:: ACTIVITY ::
What you return should be the complete listing, unchanged, with no pictures in it.

+ + + +

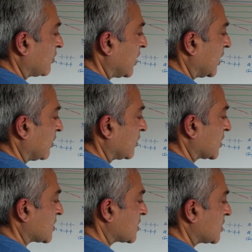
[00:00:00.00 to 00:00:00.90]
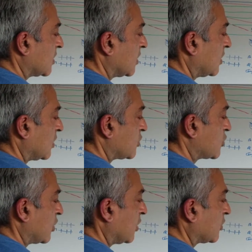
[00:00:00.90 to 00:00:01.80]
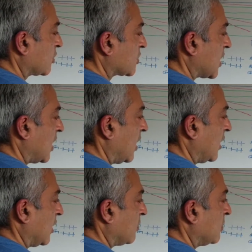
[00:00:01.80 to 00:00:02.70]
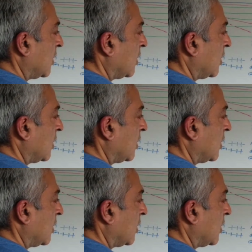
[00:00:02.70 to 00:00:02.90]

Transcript: kind of this journey through time,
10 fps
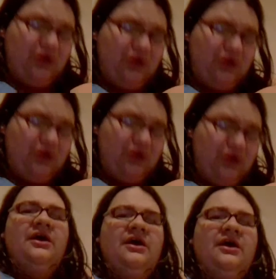Or
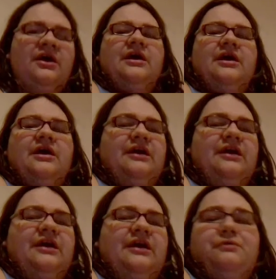I
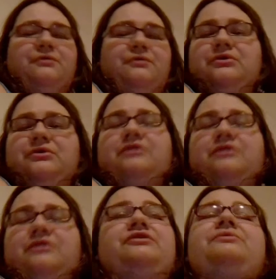get a phone call of
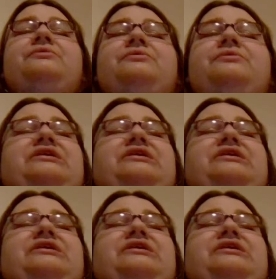a number I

+ + + +

:: ANSWER TO THIS PROBLEM ::
[00:00:00.00 to 00:00:00.90]
[00:00:00.90 to 00:00:01.80]
[00:00:01.80 to 00:00:02.70]
[00:00:02.70 to 00:00:02.90]

Transcript: kind of this journey through time,
10 fps
Or
I
get a phone call of
a number I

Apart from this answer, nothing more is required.